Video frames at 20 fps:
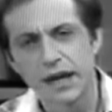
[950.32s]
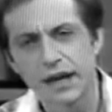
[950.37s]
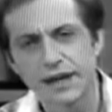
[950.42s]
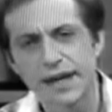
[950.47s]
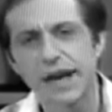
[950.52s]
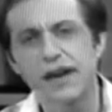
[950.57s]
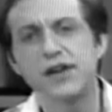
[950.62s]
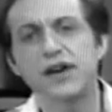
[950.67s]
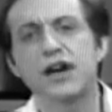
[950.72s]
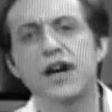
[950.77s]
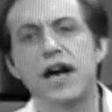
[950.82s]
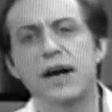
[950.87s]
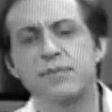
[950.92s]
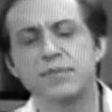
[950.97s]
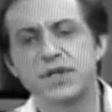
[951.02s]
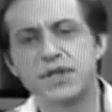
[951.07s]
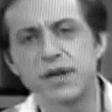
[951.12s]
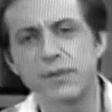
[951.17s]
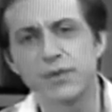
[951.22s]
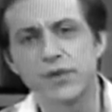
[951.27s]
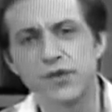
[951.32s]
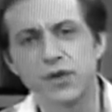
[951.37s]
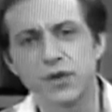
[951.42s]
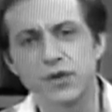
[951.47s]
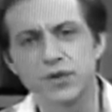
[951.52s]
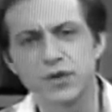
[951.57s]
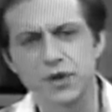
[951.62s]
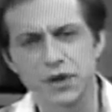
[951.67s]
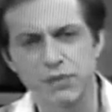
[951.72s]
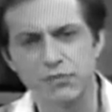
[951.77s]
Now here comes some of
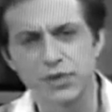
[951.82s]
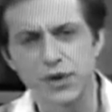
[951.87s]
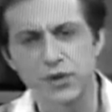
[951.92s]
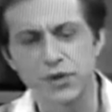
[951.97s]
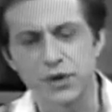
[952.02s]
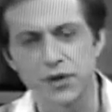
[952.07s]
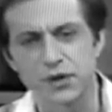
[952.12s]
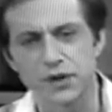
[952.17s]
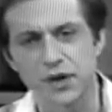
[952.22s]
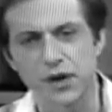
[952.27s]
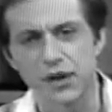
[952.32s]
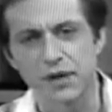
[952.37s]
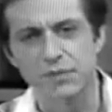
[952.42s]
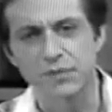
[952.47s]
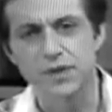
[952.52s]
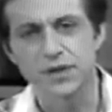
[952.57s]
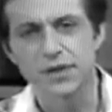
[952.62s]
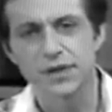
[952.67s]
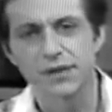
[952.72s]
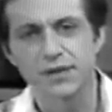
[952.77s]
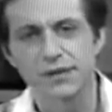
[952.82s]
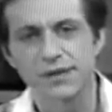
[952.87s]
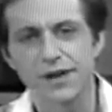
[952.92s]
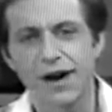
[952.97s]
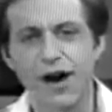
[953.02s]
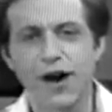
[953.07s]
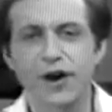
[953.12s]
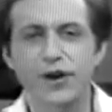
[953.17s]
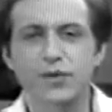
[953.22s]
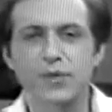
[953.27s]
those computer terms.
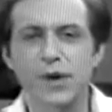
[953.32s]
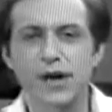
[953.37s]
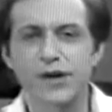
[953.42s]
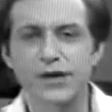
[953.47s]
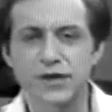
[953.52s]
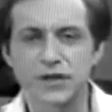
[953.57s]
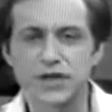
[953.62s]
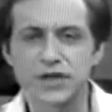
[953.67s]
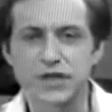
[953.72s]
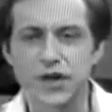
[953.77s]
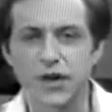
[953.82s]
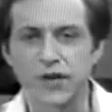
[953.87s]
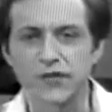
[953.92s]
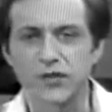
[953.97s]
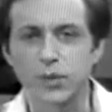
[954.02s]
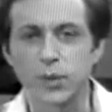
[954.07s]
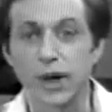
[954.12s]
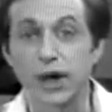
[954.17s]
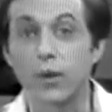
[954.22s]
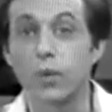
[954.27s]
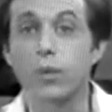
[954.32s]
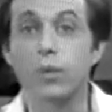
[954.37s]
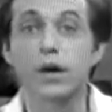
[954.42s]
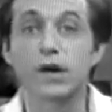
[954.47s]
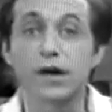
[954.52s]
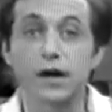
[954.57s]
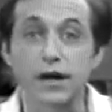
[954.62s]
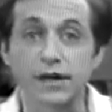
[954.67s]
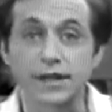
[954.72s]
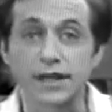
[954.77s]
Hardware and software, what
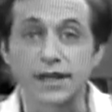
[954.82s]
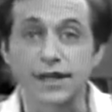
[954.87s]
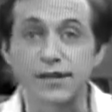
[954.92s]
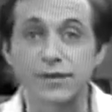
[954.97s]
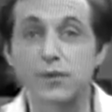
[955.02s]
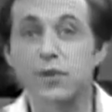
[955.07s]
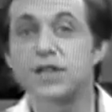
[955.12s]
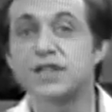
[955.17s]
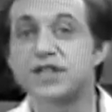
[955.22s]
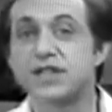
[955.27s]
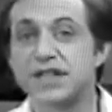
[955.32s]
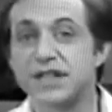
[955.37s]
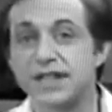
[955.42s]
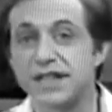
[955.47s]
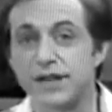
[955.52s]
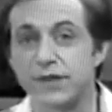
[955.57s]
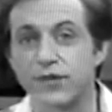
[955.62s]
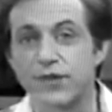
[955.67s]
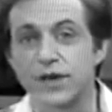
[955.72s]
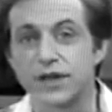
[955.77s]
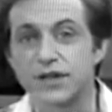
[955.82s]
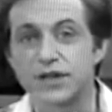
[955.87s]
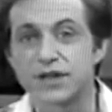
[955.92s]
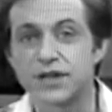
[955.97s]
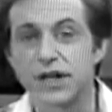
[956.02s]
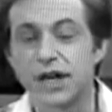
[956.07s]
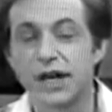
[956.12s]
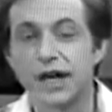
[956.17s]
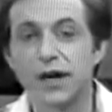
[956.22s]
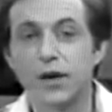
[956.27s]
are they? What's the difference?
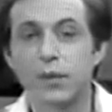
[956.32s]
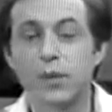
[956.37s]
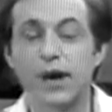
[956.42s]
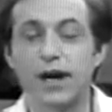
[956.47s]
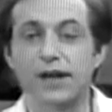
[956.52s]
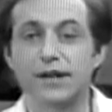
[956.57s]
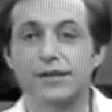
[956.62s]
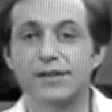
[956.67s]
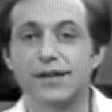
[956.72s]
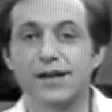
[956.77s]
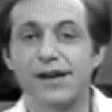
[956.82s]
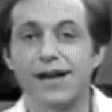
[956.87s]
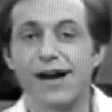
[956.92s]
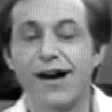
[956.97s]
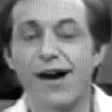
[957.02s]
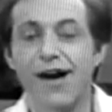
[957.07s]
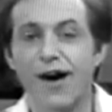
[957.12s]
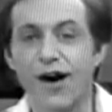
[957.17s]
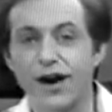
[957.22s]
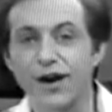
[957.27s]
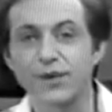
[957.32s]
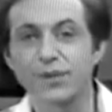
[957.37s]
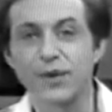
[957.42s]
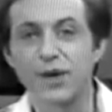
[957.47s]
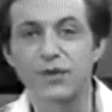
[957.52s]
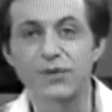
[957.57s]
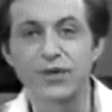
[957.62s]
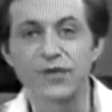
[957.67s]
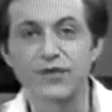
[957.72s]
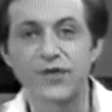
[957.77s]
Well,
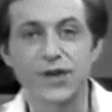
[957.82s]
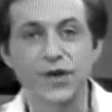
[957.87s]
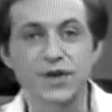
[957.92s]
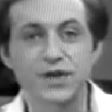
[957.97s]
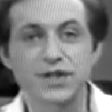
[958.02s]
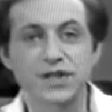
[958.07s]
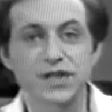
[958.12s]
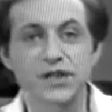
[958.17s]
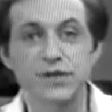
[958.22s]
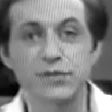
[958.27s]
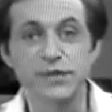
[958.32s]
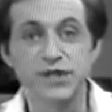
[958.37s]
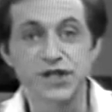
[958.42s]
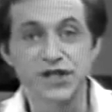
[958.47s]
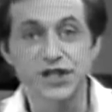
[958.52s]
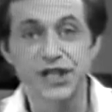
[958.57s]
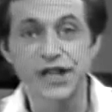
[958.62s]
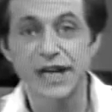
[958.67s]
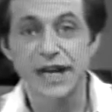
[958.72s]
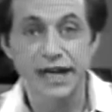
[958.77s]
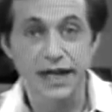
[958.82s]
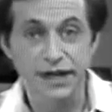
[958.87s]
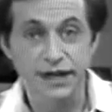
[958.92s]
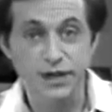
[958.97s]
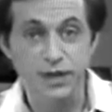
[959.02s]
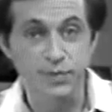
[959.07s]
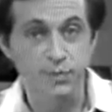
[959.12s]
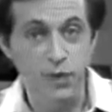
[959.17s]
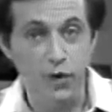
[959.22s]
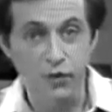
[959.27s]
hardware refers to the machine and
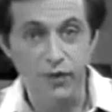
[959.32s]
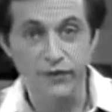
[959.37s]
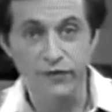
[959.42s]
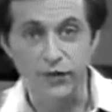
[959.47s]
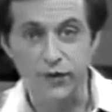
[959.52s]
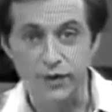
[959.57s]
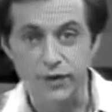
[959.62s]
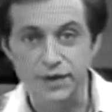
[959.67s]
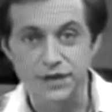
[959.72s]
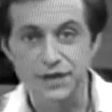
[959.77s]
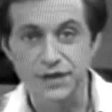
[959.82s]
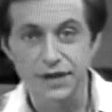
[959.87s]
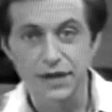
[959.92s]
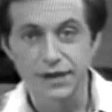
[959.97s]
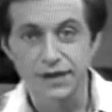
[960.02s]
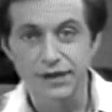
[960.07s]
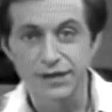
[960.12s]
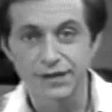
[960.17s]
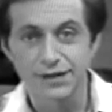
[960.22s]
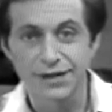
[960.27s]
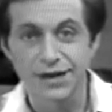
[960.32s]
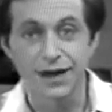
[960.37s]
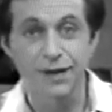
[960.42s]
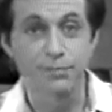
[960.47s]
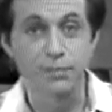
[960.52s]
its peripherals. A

=====

## Exercise goal
Without the pictures, repeat the listing above exactly.

## Response to this task
Video frames at 20 fps:
[950.32s]
[950.37s]
[950.42s]
[950.47s]
[950.52s]
[950.57s]
[950.62s]
[950.67s]
[950.72s]
[950.77s]
[950.82s]
[950.87s]
[950.92s]
[950.97s]
[951.02s]
[951.07s]
[951.12s]
[951.17s]
[951.22s]
[951.27s]
[951.32s]
[951.37s]
[951.42s]
[951.47s]
[951.52s]
[951.57s]
[951.62s]
[951.67s]
[951.72s]
[951.77s]
Now here comes some of
[951.82s]
[951.87s]
[951.92s]
[951.97s]
[952.02s]
[952.07s]
[952.12s]
[952.17s]
[952.22s]
[952.27s]
[952.32s]
[952.37s]
[952.42s]
[952.47s]
[952.52s]
[952.57s]
[952.62s]
[952.67s]
[952.72s]
[952.77s]
[952.82s]
[952.87s]
[952.92s]
[952.97s]
[953.02s]
[953.07s]
[953.12s]
[953.17s]
[953.22s]
[953.27s]
those computer terms.
[953.32s]
[953.37s]
[953.42s]
[953.47s]
[953.52s]
[953.57s]
[953.62s]
[953.67s]
[953.72s]
[953.77s]
[953.82s]
[953.87s]
[953.92s]
[953.97s]
[954.02s]
[954.07s]
[954.12s]
[954.17s]
[954.22s]
[954.27s]
[954.32s]
[954.37s]
[954.42s]
[954.47s]
[954.52s]
[954.57s]
[954.62s]
[954.67s]
[954.72s]
[954.77s]
Hardware and software, what
[954.82s]
[954.87s]
[954.92s]
[954.97s]
[955.02s]
[955.07s]
[955.12s]
[955.17s]
[955.22s]
[955.27s]
[955.32s]
[955.37s]
[955.42s]
[955.47s]
[955.52s]
[955.57s]
[955.62s]
[955.67s]
[955.72s]
[955.77s]
[955.82s]
[955.87s]
[955.92s]
[955.97s]
[956.02s]
[956.07s]
[956.12s]
[956.17s]
[956.22s]
[956.27s]
are they? What's the difference?
[956.32s]
[956.37s]
[956.42s]
[956.47s]
[956.52s]
[956.57s]
[956.62s]
[956.67s]
[956.72s]
[956.77s]
[956.82s]
[956.87s]
[956.92s]
[956.97s]
[957.02s]
[957.07s]
[957.12s]
[957.17s]
[957.22s]
[957.27s]
[957.32s]
[957.37s]
[957.42s]
[957.47s]
[957.52s]
[957.57s]
[957.62s]
[957.67s]
[957.72s]
[957.77s]
Well,
[957.82s]
[957.87s]
[957.92s]
[957.97s]
[958.02s]
[958.07s]
[958.12s]
[958.17s]
[958.22s]
[958.27s]
[958.32s]
[958.37s]
[958.42s]
[958.47s]
[958.52s]
[958.57s]
[958.62s]
[958.67s]
[958.72s]
[958.77s]
[958.82s]
[958.87s]
[958.92s]
[958.97s]
[959.02s]
[959.07s]
[959.12s]
[959.17s]
[959.22s]
[959.27s]
hardware refers to the machine and
[959.32s]
[959.37s]
[959.42s]
[959.47s]
[959.52s]
[959.57s]
[959.62s]
[959.67s]
[959.72s]
[959.77s]
[959.82s]
[959.87s]
[959.92s]
[959.97s]
[960.02s]
[960.07s]
[960.12s]
[960.17s]
[960.22s]
[960.27s]
[960.32s]
[960.37s]
[960.42s]
[960.47s]
[960.52s]
its peripherals. A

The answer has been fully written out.